Task objective:
When the line with "(501.70 s to 502.70 s)" appears below, start repeating lines exactly, and keep going through the line with "Transcript, with fillers: probably"; add nothing outside that span.

Segment Start: Provided records

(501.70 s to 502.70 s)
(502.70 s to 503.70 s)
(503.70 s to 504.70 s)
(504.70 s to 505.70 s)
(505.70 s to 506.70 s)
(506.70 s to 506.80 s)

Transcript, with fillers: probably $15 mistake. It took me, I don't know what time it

Segment End: Provided records
Segment Start: Provided records

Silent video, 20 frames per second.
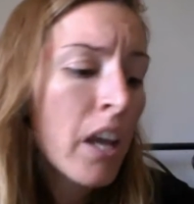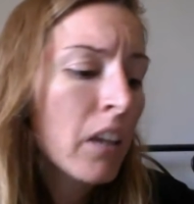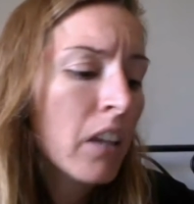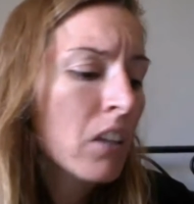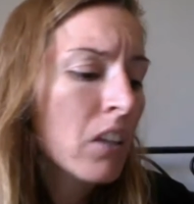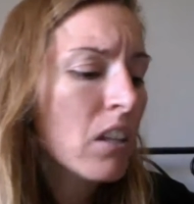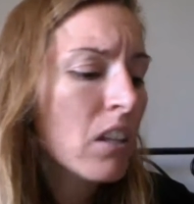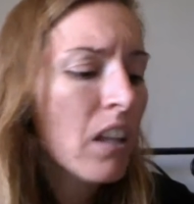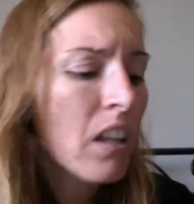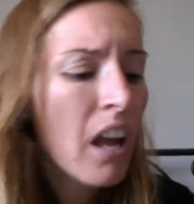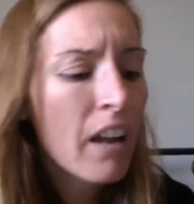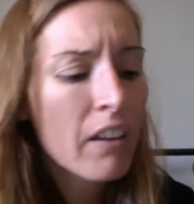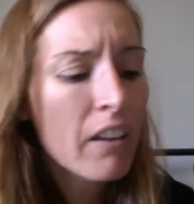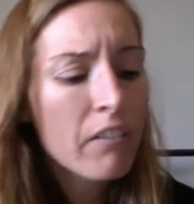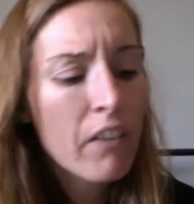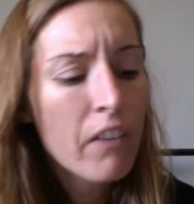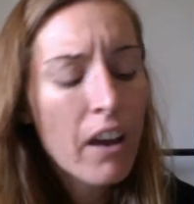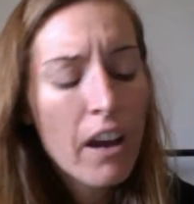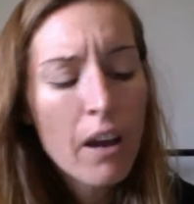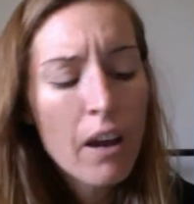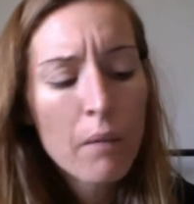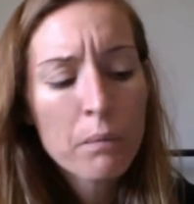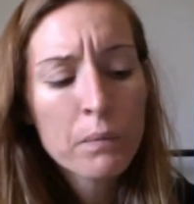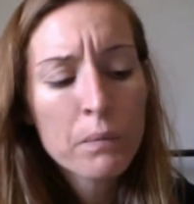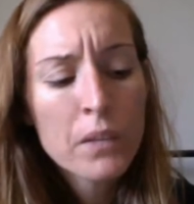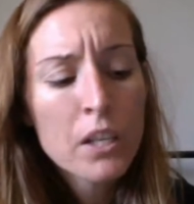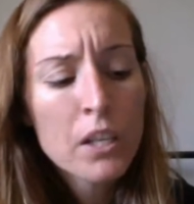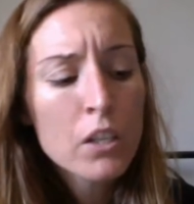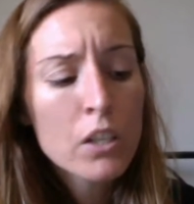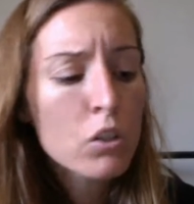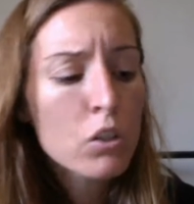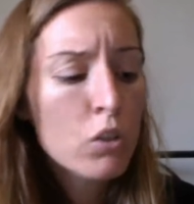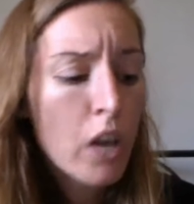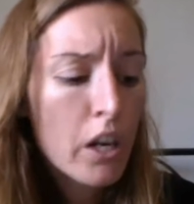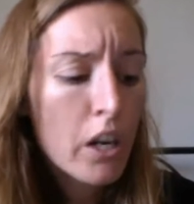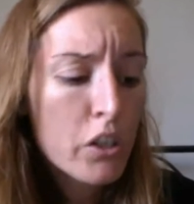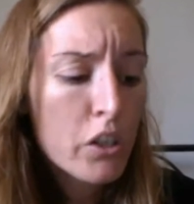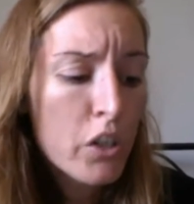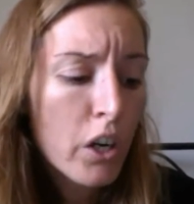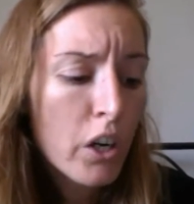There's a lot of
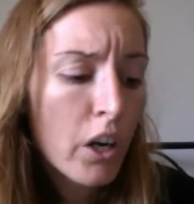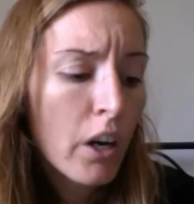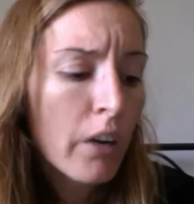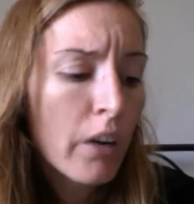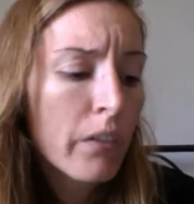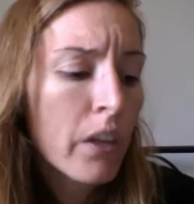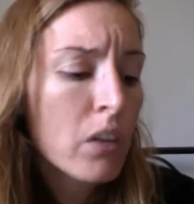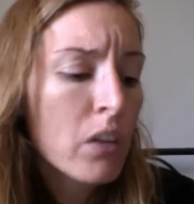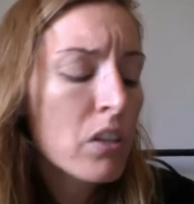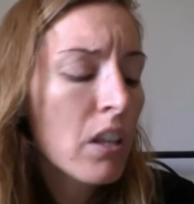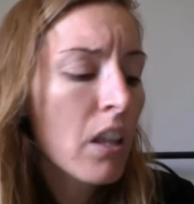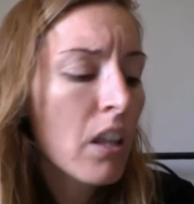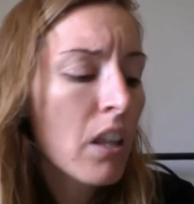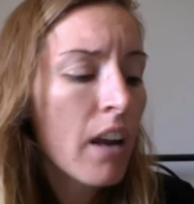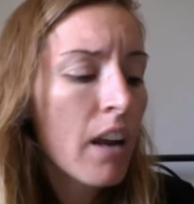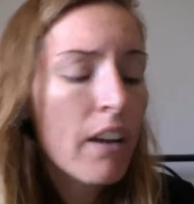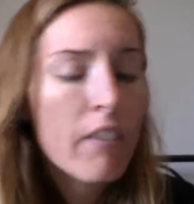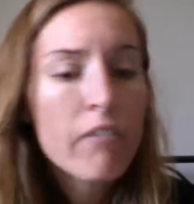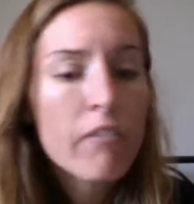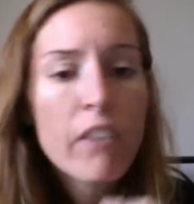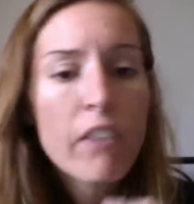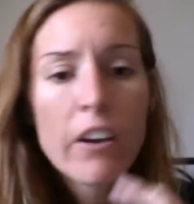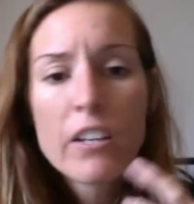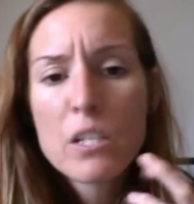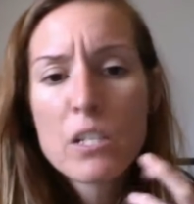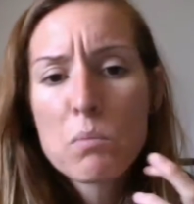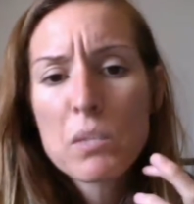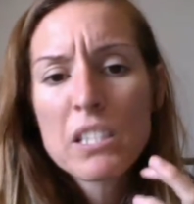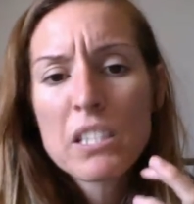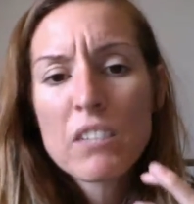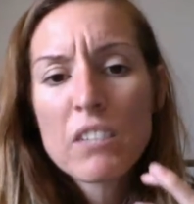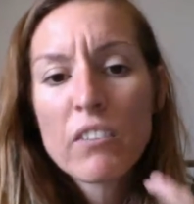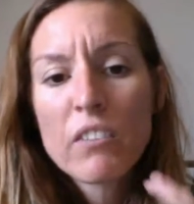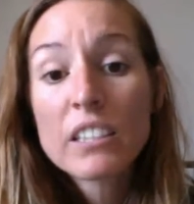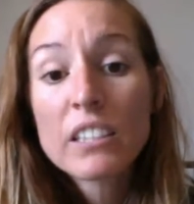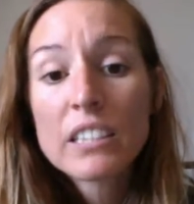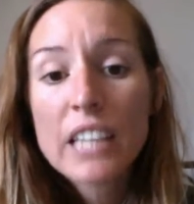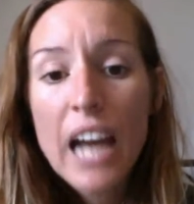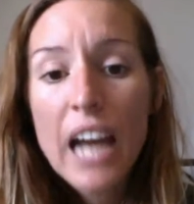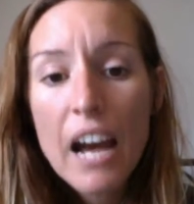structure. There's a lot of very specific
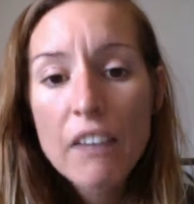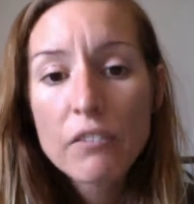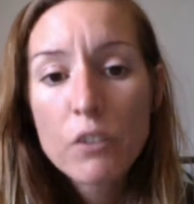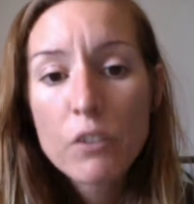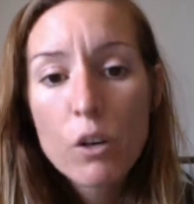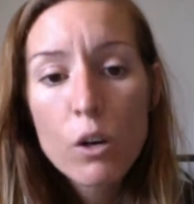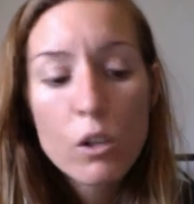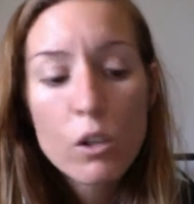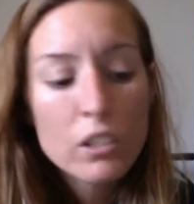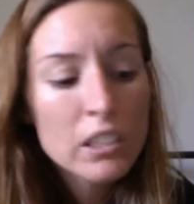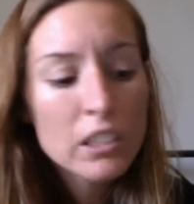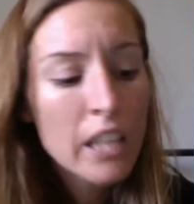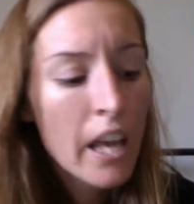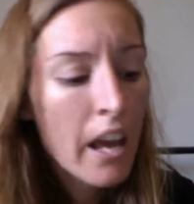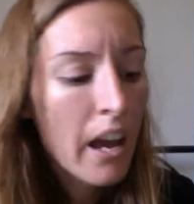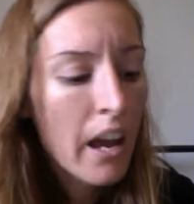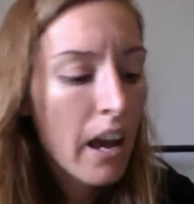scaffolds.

Segment End: Provided records

Task result:
(501.70 s to 502.70 s)
(502.70 s to 503.70 s)
(503.70 s to 504.70 s)
(504.70 s to 505.70 s)
(505.70 s to 506.70 s)
(506.70 s to 506.80 s)

Transcript, with fillers: probably $15 mistake. It took me, I don't know what time it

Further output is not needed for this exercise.